I had subconscious foreign biases while crossing Dassu and going to Chilas. These biases include to what extent Persons With Disablities were independent enough from their families to struggle for PWDs. I predicted 20 to 25% percent – I was wrong; more than 100% of them were separated in their circles. Now what do I mean by independent – I mean the ability to express themselves and coherently structure their viewpoints.

I was pleased to see how people at Goodwill development center could speak for their rights (see video below). Based on this, I outline some routine exercises below that the team at Goodwill Center does, which raises other important questions.

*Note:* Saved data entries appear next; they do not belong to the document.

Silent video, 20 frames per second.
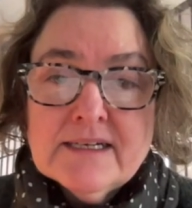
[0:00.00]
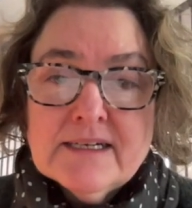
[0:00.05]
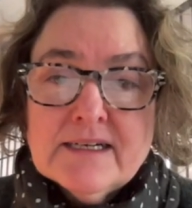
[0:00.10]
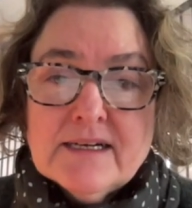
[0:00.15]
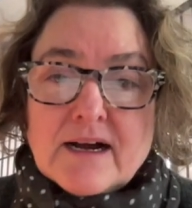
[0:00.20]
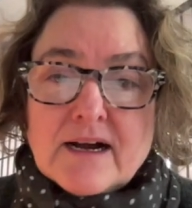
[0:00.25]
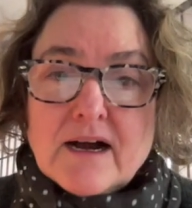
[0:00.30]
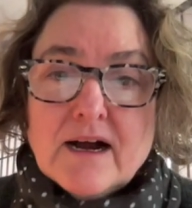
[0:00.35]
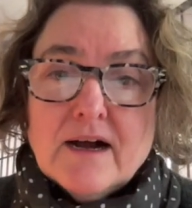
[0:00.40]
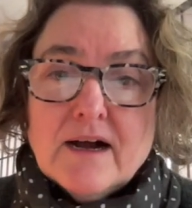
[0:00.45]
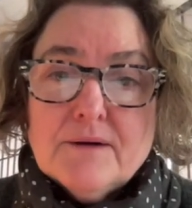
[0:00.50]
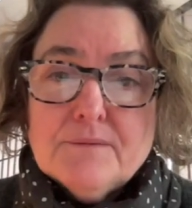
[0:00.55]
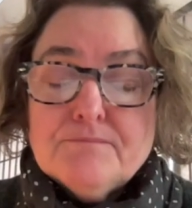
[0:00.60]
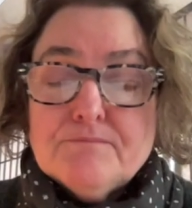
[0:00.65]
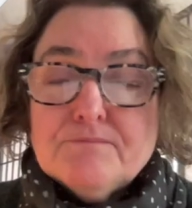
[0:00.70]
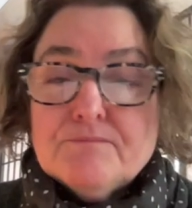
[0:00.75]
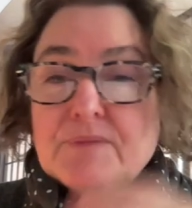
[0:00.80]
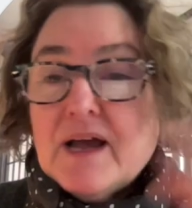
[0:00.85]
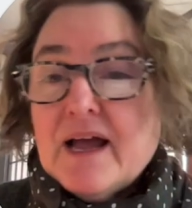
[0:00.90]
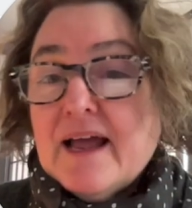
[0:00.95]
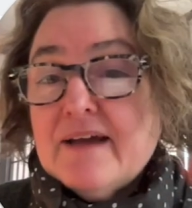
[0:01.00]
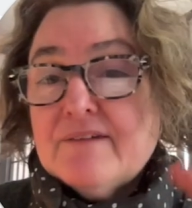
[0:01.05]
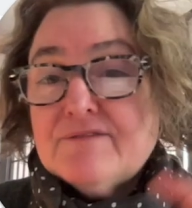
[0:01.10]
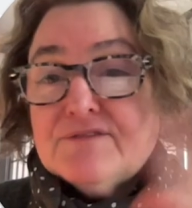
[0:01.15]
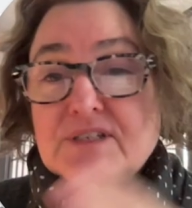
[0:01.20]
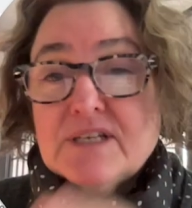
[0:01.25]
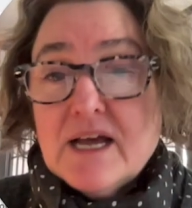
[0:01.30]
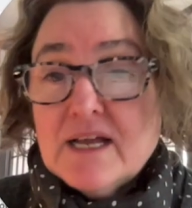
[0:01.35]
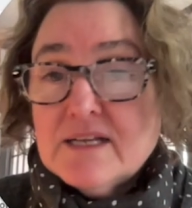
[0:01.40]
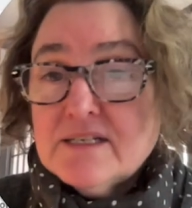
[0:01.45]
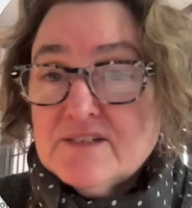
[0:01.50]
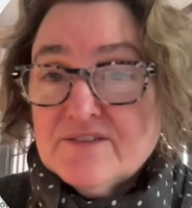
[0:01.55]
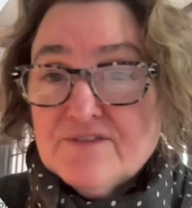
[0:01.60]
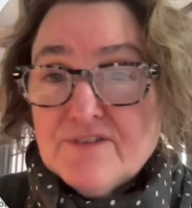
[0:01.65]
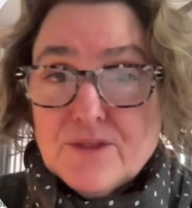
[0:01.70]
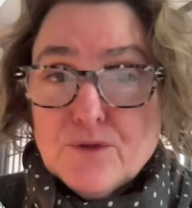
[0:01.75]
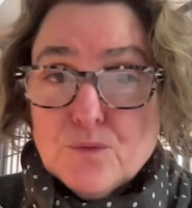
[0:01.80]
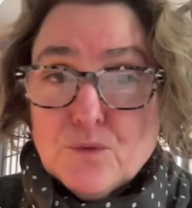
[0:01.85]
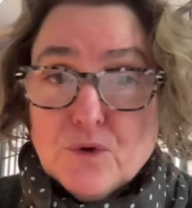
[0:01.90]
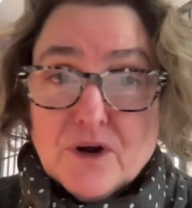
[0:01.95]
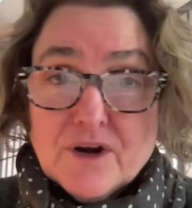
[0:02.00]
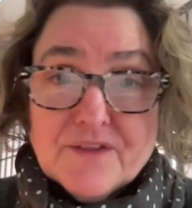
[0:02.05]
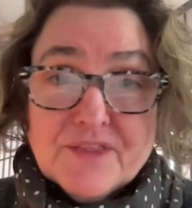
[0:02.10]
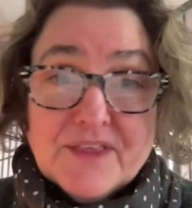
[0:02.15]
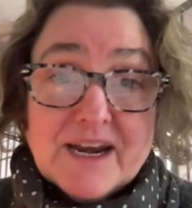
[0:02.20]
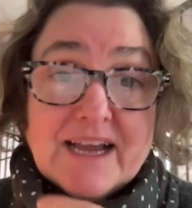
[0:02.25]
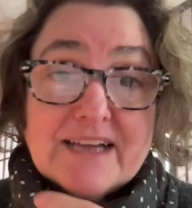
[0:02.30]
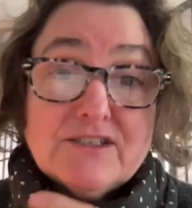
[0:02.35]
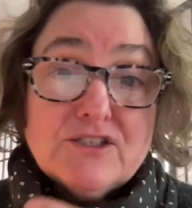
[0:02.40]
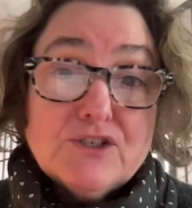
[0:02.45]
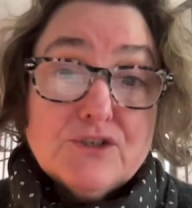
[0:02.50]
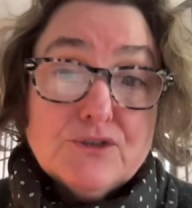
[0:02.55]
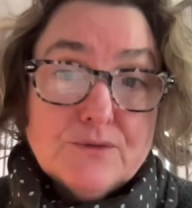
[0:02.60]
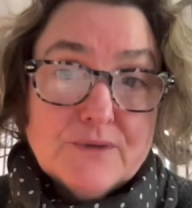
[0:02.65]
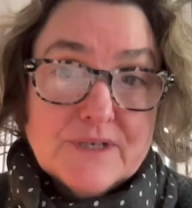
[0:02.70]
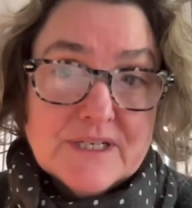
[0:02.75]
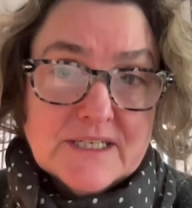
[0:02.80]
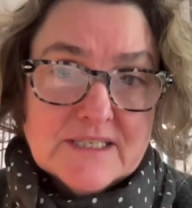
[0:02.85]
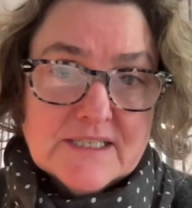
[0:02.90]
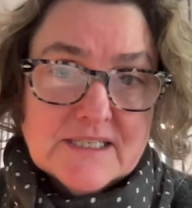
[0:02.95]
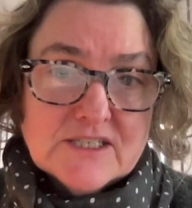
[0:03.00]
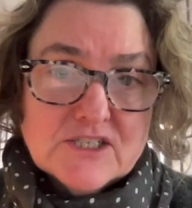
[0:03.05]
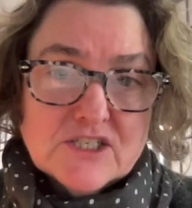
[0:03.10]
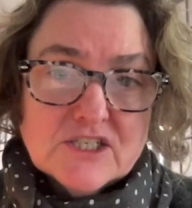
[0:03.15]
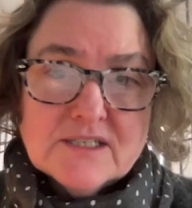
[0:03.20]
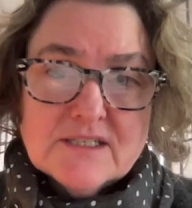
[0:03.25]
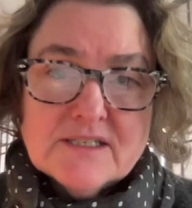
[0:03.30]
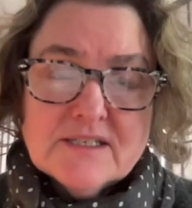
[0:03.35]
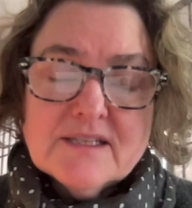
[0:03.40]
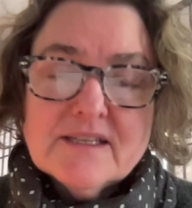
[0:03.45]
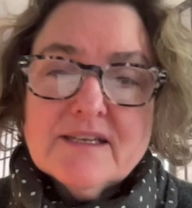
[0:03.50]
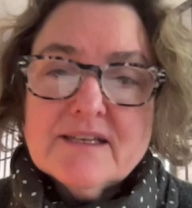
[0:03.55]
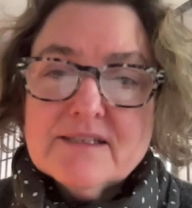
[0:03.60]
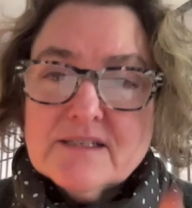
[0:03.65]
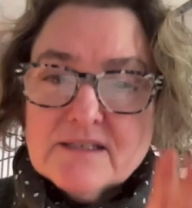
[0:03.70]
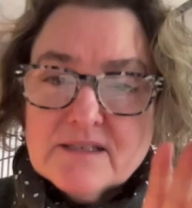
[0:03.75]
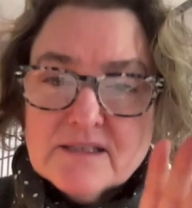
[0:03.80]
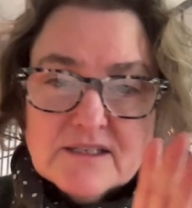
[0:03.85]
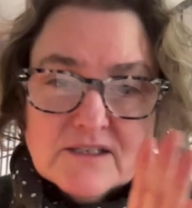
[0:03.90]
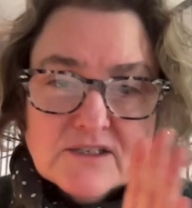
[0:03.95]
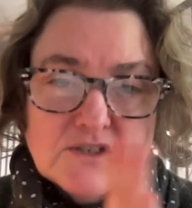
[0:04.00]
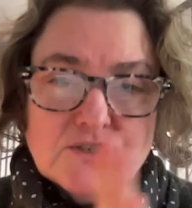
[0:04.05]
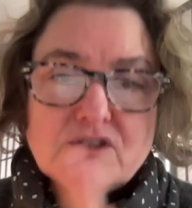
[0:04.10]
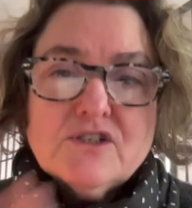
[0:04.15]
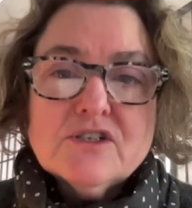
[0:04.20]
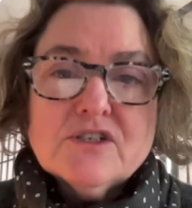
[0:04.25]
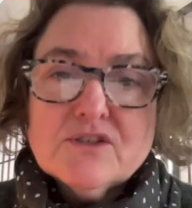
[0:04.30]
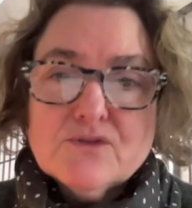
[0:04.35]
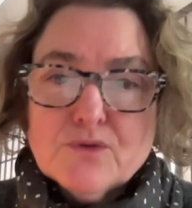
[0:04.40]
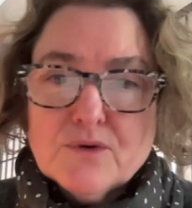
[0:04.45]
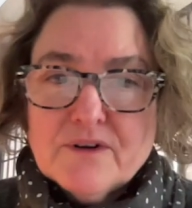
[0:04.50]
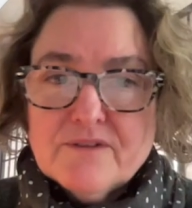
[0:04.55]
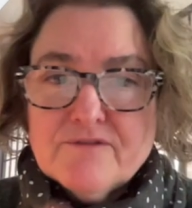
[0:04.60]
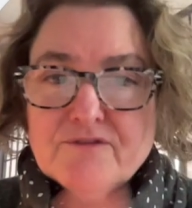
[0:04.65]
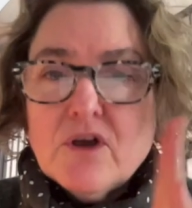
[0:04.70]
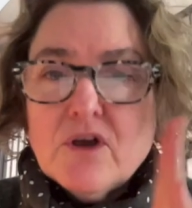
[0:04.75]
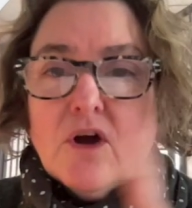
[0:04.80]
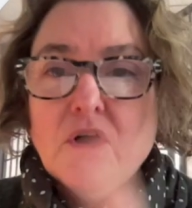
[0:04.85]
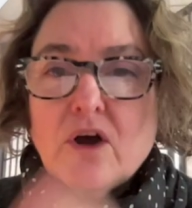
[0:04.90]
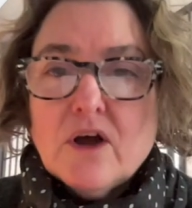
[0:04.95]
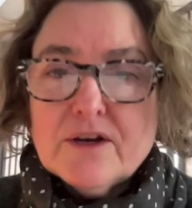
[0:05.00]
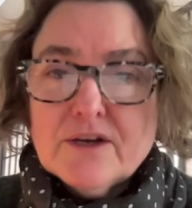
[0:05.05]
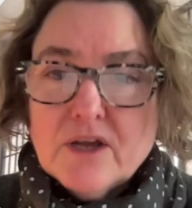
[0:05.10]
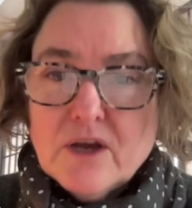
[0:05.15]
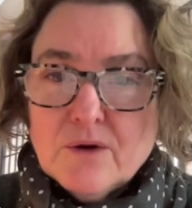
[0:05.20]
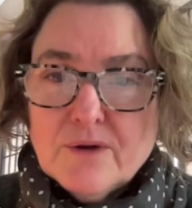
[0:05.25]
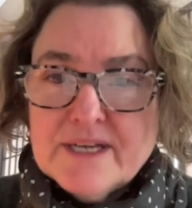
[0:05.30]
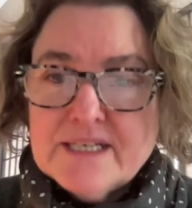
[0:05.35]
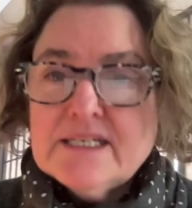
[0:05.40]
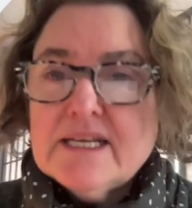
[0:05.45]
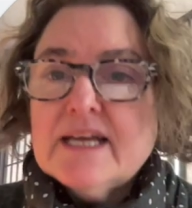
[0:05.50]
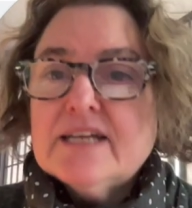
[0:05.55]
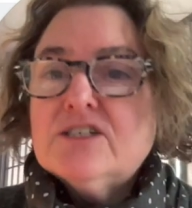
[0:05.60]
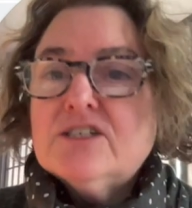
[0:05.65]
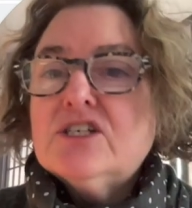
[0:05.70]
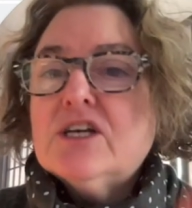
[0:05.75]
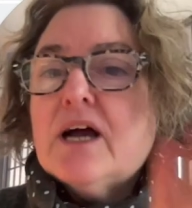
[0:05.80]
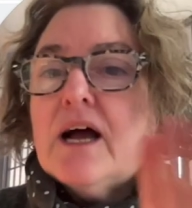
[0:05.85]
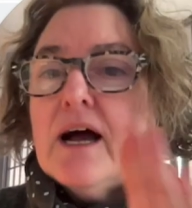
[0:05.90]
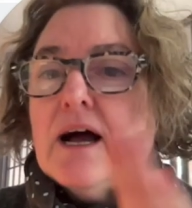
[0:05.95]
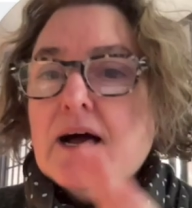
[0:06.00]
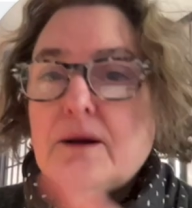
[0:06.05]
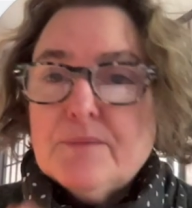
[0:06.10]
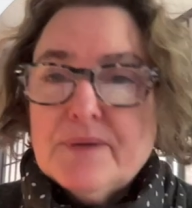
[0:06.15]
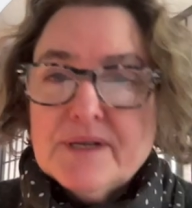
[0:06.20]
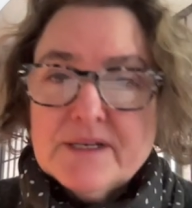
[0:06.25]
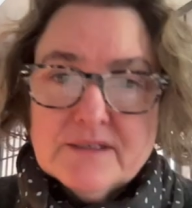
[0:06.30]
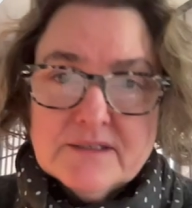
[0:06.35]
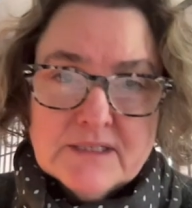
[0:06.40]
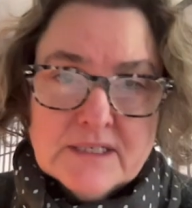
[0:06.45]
I have tons of other work that I do in addition to this, just sort of the ongoing day job and,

Every morning at 10 am, the team starts their routine exercises. Farhan teaches students four basic computer Skills with Hakim Bhai at the LED Bulb Station. Next, the team sits down to reflect upon students’ mistakes and catch up with them about their problems. This usually happens late afternoon after 1 pm. The team with Farhan then catches up with any other external work that must be done away from the office.

So this raises questions one for us and one for the government or the powers.

  1. How long are we going to keep silent and pretend that there is no work being done on the ground?
  2. Are we going to other them for the rest of our life?

These questions might be met with no response, but we will keep doing our work. No matter what. Goodwill will always promote grassroots leadership from the ground. These young leaders want nothing else than to live in an inclusive society. I see it as a wasted opportunity if we do not give them time to flourish.